BEGIN

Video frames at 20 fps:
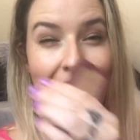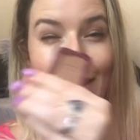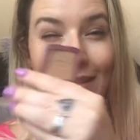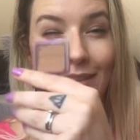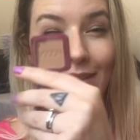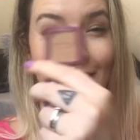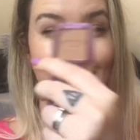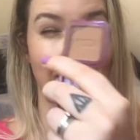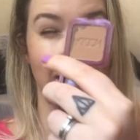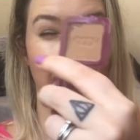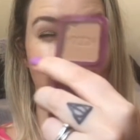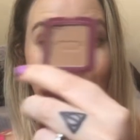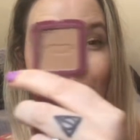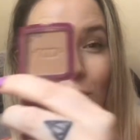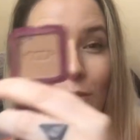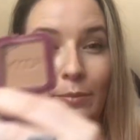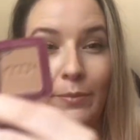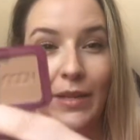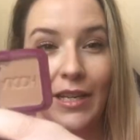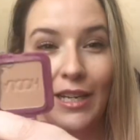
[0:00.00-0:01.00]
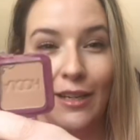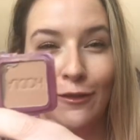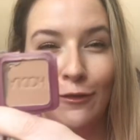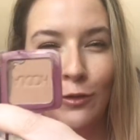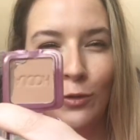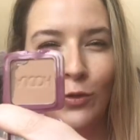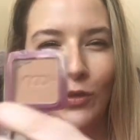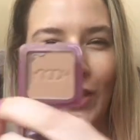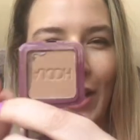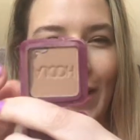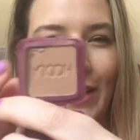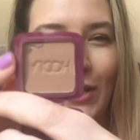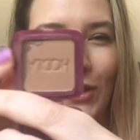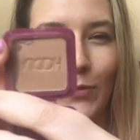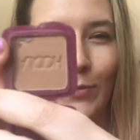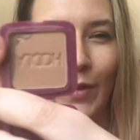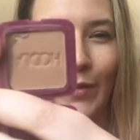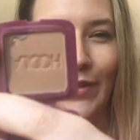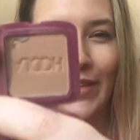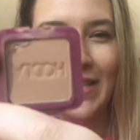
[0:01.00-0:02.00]
It is a little mini of Hoola, and you
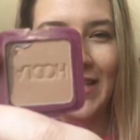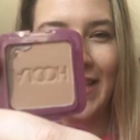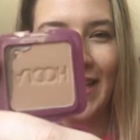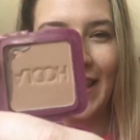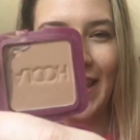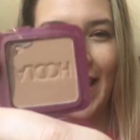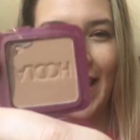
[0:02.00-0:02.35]
can probably see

END

Requirement: Reproduce every entry above exactly, and omit the pictures.

Response area:
Video frames at 20 fps:
[0:00.00-0:01.00]
[0:01.00-0:02.00]
It is a little mini of Hoola, and you
[0:02.00-0:02.35]
can probably see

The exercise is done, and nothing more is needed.